酸によるやけどの種類と重症度、具体例と対策
酸の種類とやけどリスク
酸はpHの強さや由来により、皮膚に与える影響が異なります。主な分類は以下の通りです。
- 強酸:pHが2未満で、深刻なやけどを引き起こします。代表例は塩酸、硫酸、硝酸です。

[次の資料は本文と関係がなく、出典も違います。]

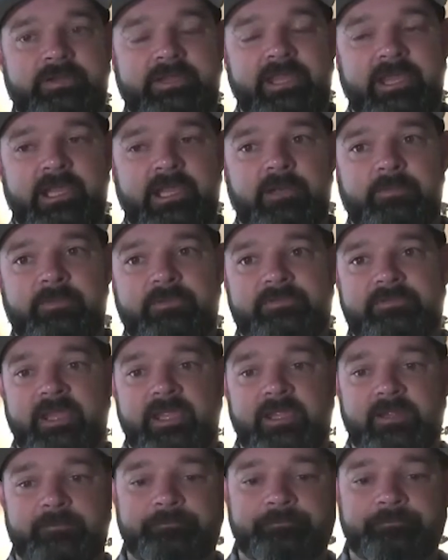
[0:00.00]
cannabis
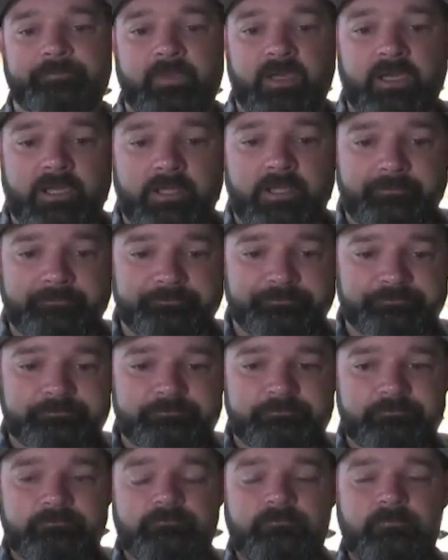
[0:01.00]
game.
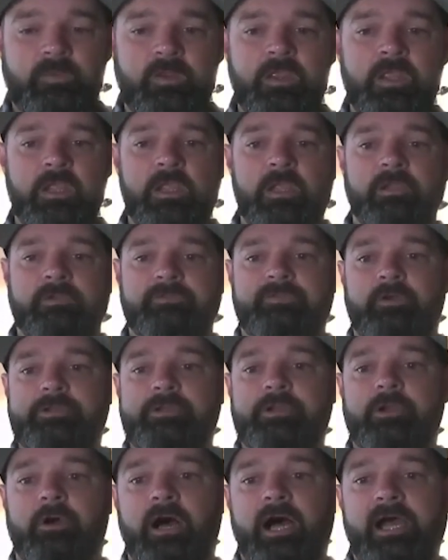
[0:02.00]
So
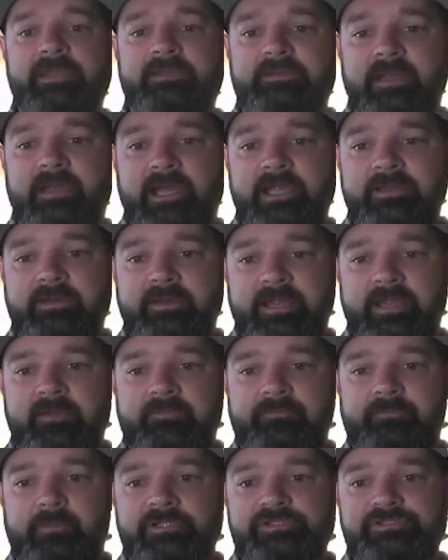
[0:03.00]
I didn't
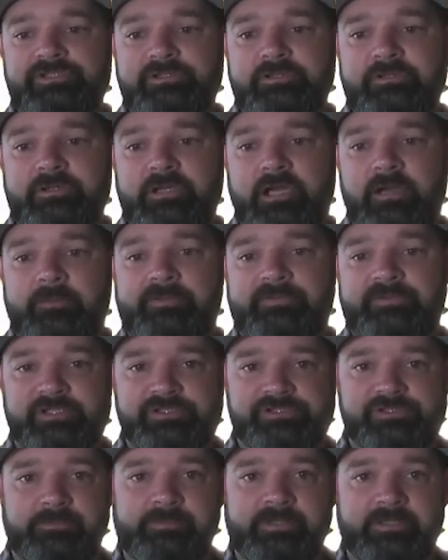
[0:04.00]
have much
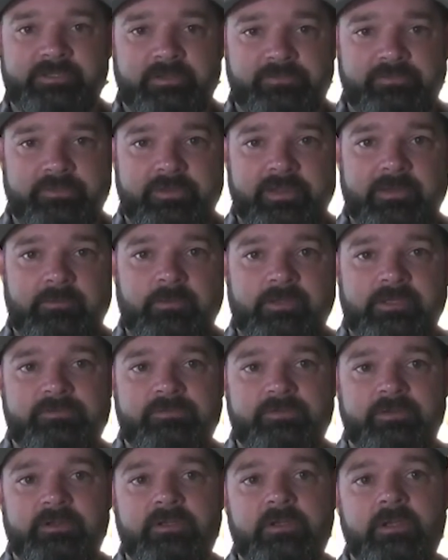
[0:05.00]
competition because of that
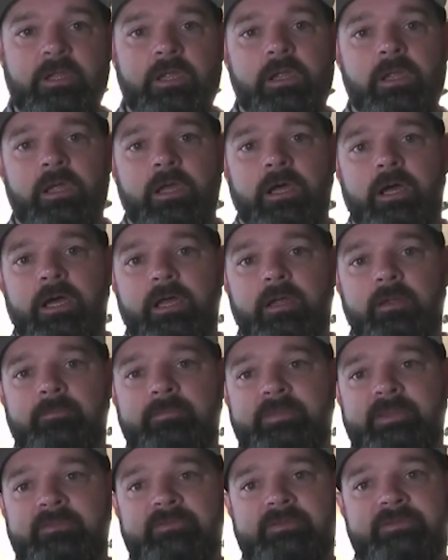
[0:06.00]
reason.
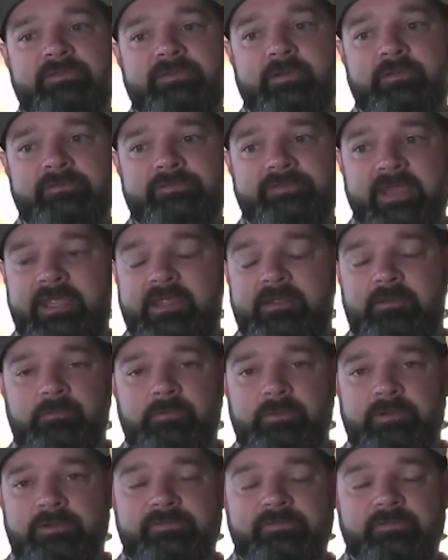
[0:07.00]
Even today,
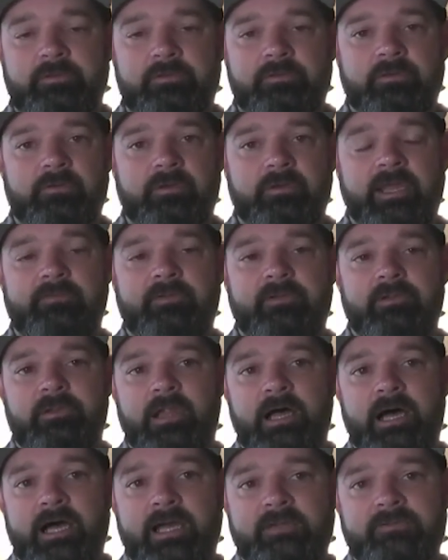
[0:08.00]
we still don't have a
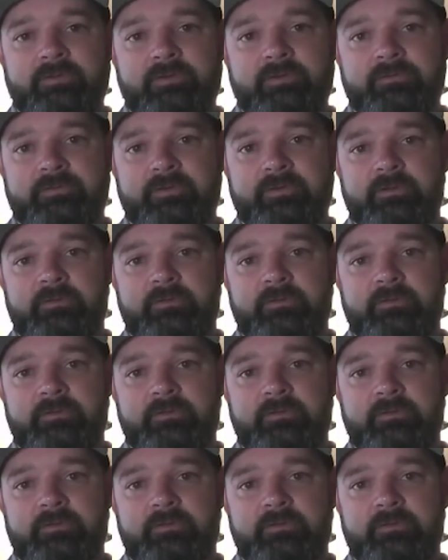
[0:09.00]
lot. There's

- 弱酸:pHが2~6の範囲で、軽度から中等度のやけどを起こします。酢酸(酢)、クエン酸(柑橘類)、乳酸(乳製品)が代表的です。
- 有機酸:植物や動物が生成する酸で、さまざまな皮膚反応を引き起こすことがあります。蟻酸(蟻)、シュウ酸(タラの根)、酒石酸(ぶどう)などが含まれます。
やけどの重症度
酸によるやけどは、軽度から重度まで幅広く現れます。
- 軽度:発赤、腫れ、疼痛が主症状です。
- 中等度:水疱ができ、痛みが増強します。
- 重度:深い組織損傷や瘢痕、場合によっては壊死が起こります。
緊急時の対処法
酸に接触したら、以下の手順で速やかに処置してください。
- 直ちに流水で15分以上しっかり洗い流す。
- 酸が付着した衣服やアクセサリーはすぐに脱ぐ。
- 症状が重い、または広範囲にわたる場合は、速やかに医療機関を受診する。
やけど予防のポイント
酸によるやけどを防ぐための基本的な対策は次の通りです。
- 作業時は必ず防護服と耐酸性手袋を着用する。
- 酸の性質と危険性を事前に確認し、取扱説明書を遵守する。
- 万が一の接触に備えて、近くに大量の流水や緊急洗浄装置を用意しておく。
- 重度のやけどが疑われる場合は、すぐに医師の診察を受ける。